Goff — who was named “Creator of the Year” in a Creativity Movement Internet forum in 2009 — pleaded guilty to the misdemeanor charge, and a jury acquitted him of the felony charge in May 2010. The following month, Goff was sentenced to six months of probation and fined $150. Two days later, he confronted Travis McAdam, executive director of the Montana Human Rights Network, who was presiding over an exhibit featuring the literature and beliefs of the Creativity Movement. Goff accused McAdam of ruining his life. “We’ve always felt he was one of the ringleaders,” McAdam told the Southern Poverty Law Center. “I think what that encounter showed everyone is that he’s going to feel more emboldened now.”
In January 2007, a spin-off calling itself the Creativity Alliance was formed. It’s composed of individuals from Klassen and Hale’s former groups as well as new members, but has no affiliation with the Creativity Movement. Like the Creativity Movement, the Creativity Alliance views Klassen as its founder. In many other ways, however, it differs from the Creativity Movement. It has a more informal organizational structure than the older organization, with individual members expected to find at least one receptive white person to join them in the formation of a local chapter.

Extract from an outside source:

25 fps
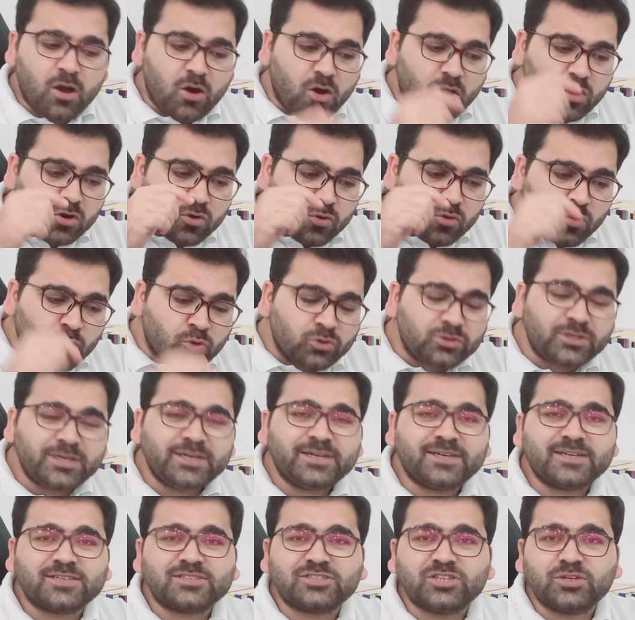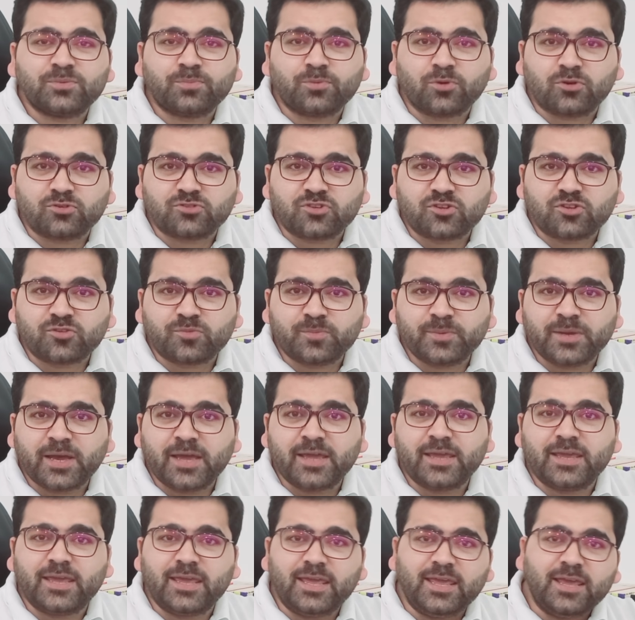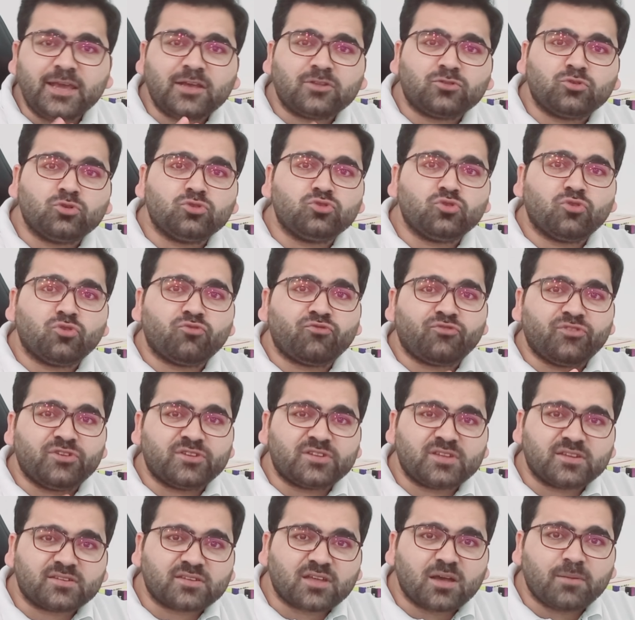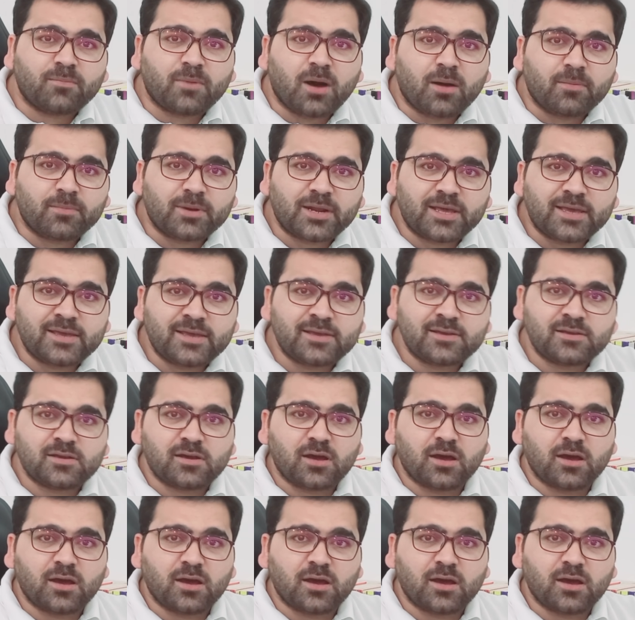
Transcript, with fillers: और ख़ुद इंडक्शन प्रोसेस में आए एक तो जो फीसेस का मामला है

The Creativity Alliance claims to eschew a future racial holy war and it has a policy of “non-participation in the ‘White Power’ social scene.” It is hardly a benign organization, however. One of the articles featured on its website is a screed from 2008 by “Brother A.V.W.” In it, the author repeatedly makes slurs against “niggers” and “the hideous Jews.” He ends the piece, “White man fight! White man fight! White man fight!”